(Stored data entries)
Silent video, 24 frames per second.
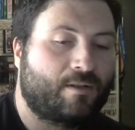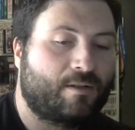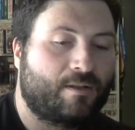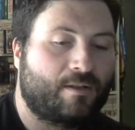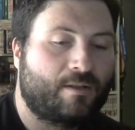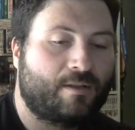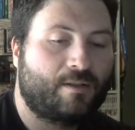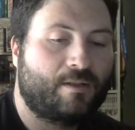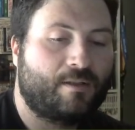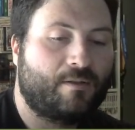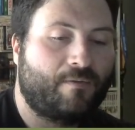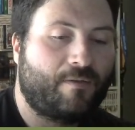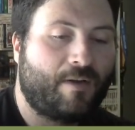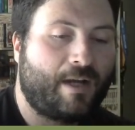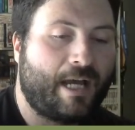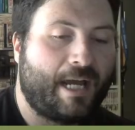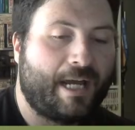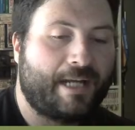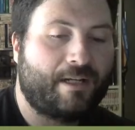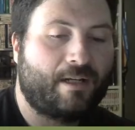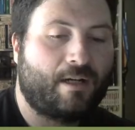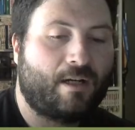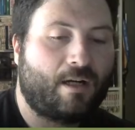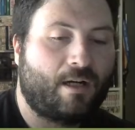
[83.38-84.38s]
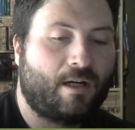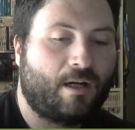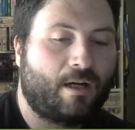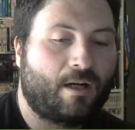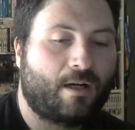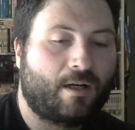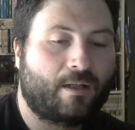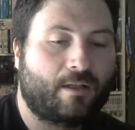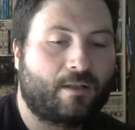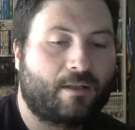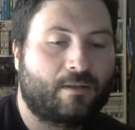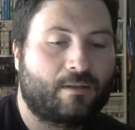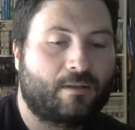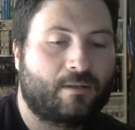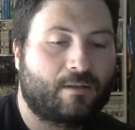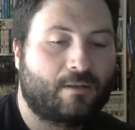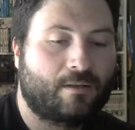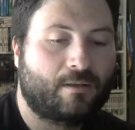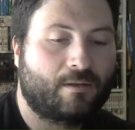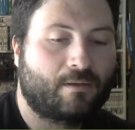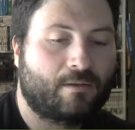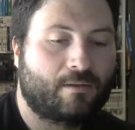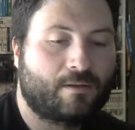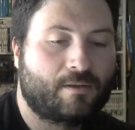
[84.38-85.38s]
divide our
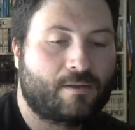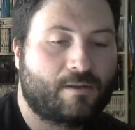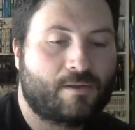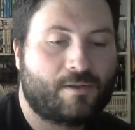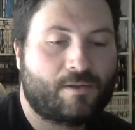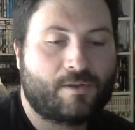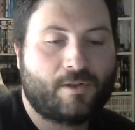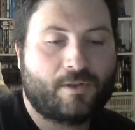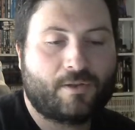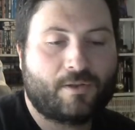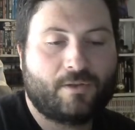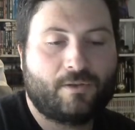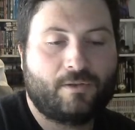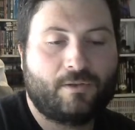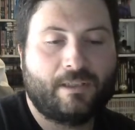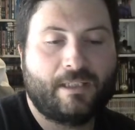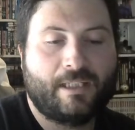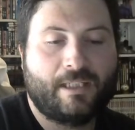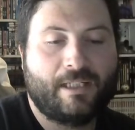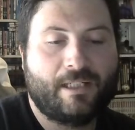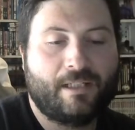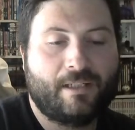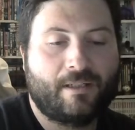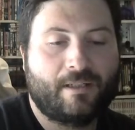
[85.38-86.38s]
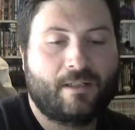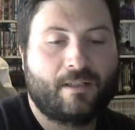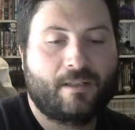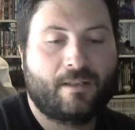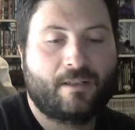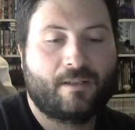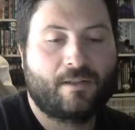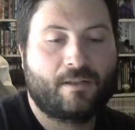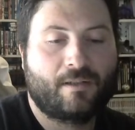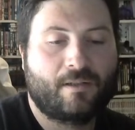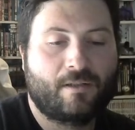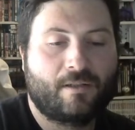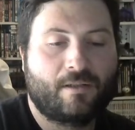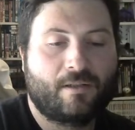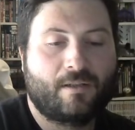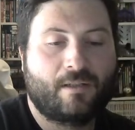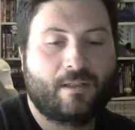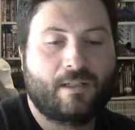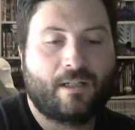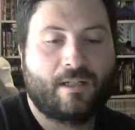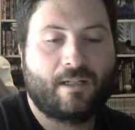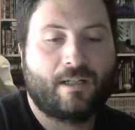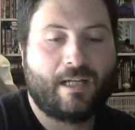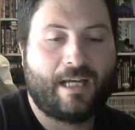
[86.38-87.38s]
circle in
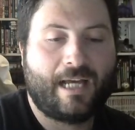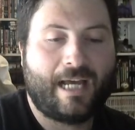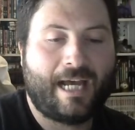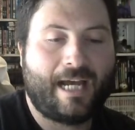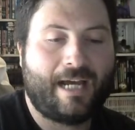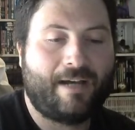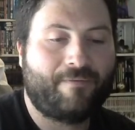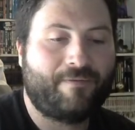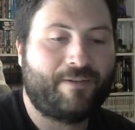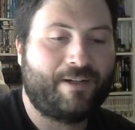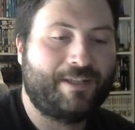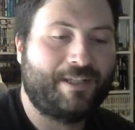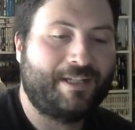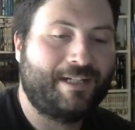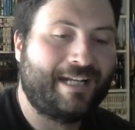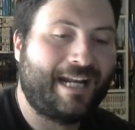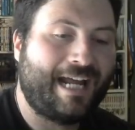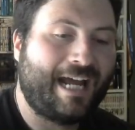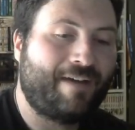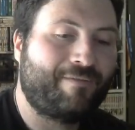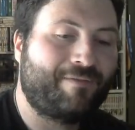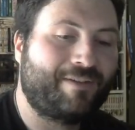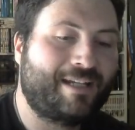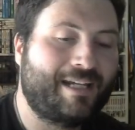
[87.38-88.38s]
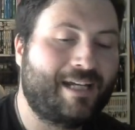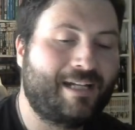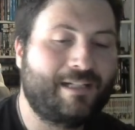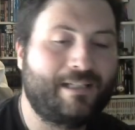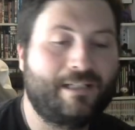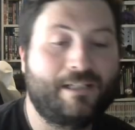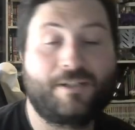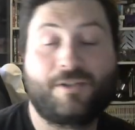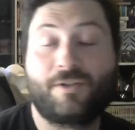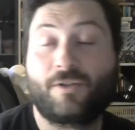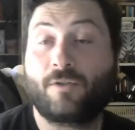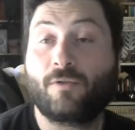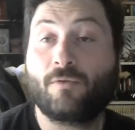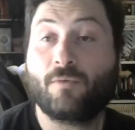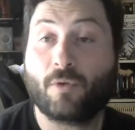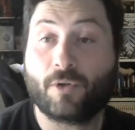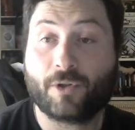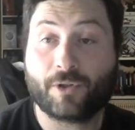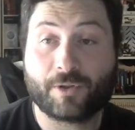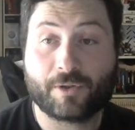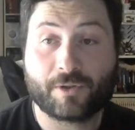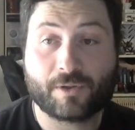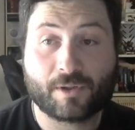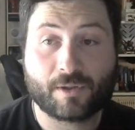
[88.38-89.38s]
half and then half again into
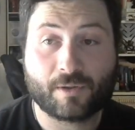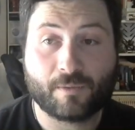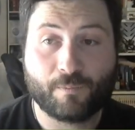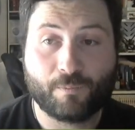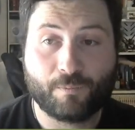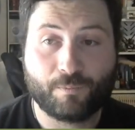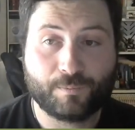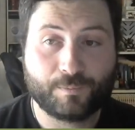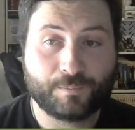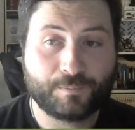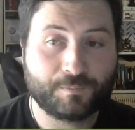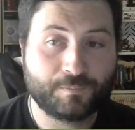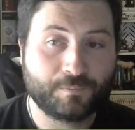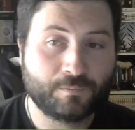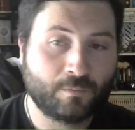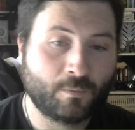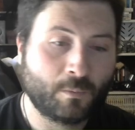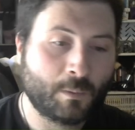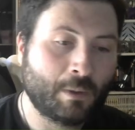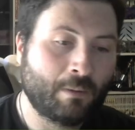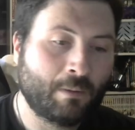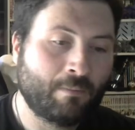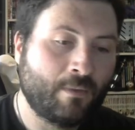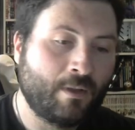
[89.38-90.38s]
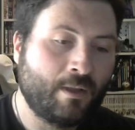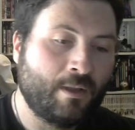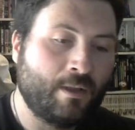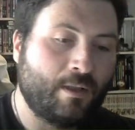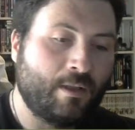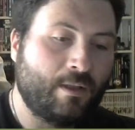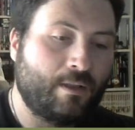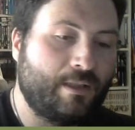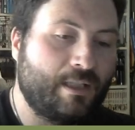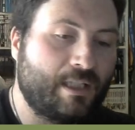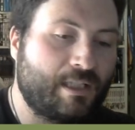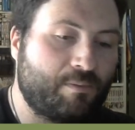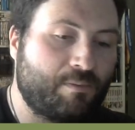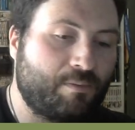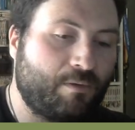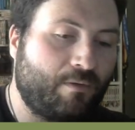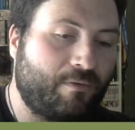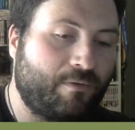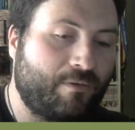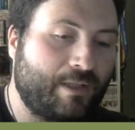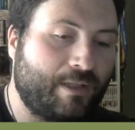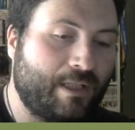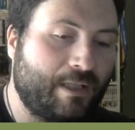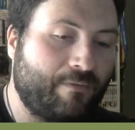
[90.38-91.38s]
quarters. This will
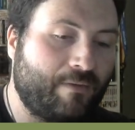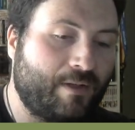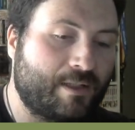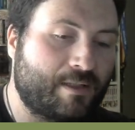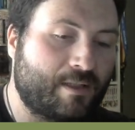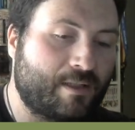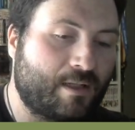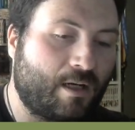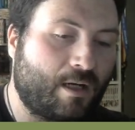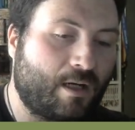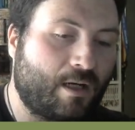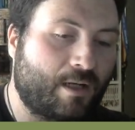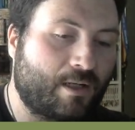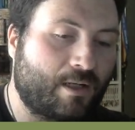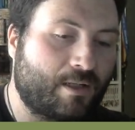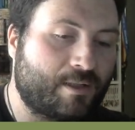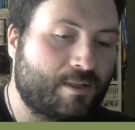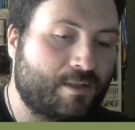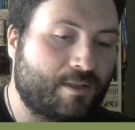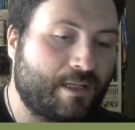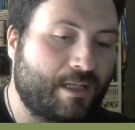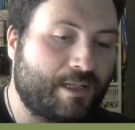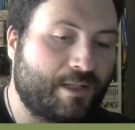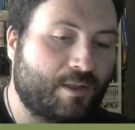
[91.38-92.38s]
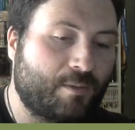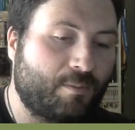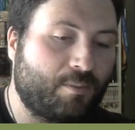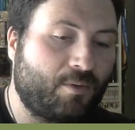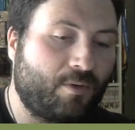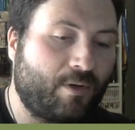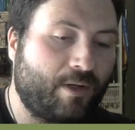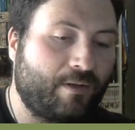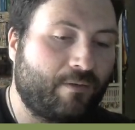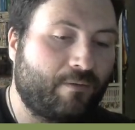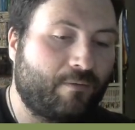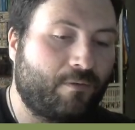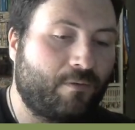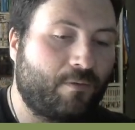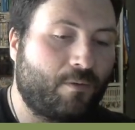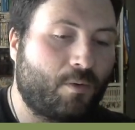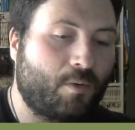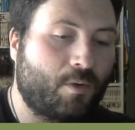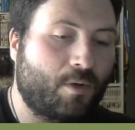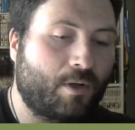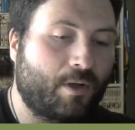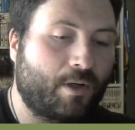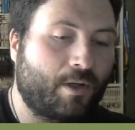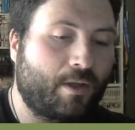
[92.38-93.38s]
give us our center point
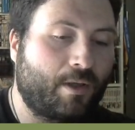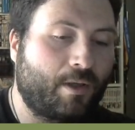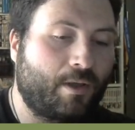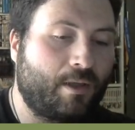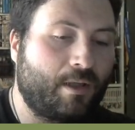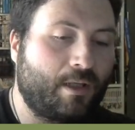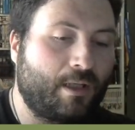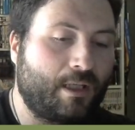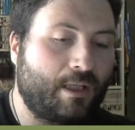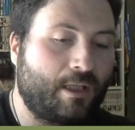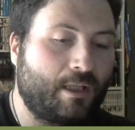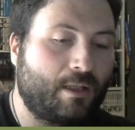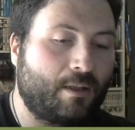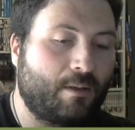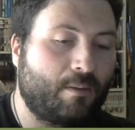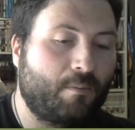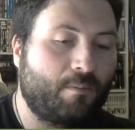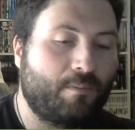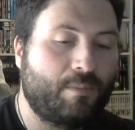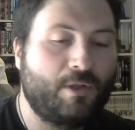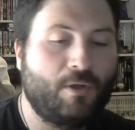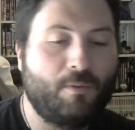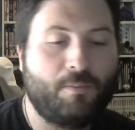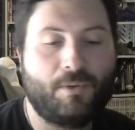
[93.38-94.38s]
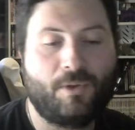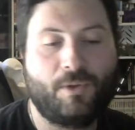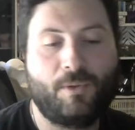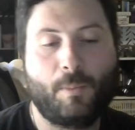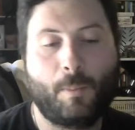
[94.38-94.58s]
for the pupil,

:: REQUIRED WORK ::
Please reproduce the data above word for word, skipping all images.

:: OUTPUT FOR THIS TASK ::
Silent video, 24 frames per second.
[83.38-84.38s]
[84.38-85.38s]
divide our
[85.38-86.38s]
[86.38-87.38s]
circle in
[87.38-88.38s]
[88.38-89.38s]
half and then half again into
[89.38-90.38s]
[90.38-91.38s]
quarters. This will
[91.38-92.38s]
[92.38-93.38s]
give us our center point
[93.38-94.38s]
[94.38-94.58s]
for the pupil,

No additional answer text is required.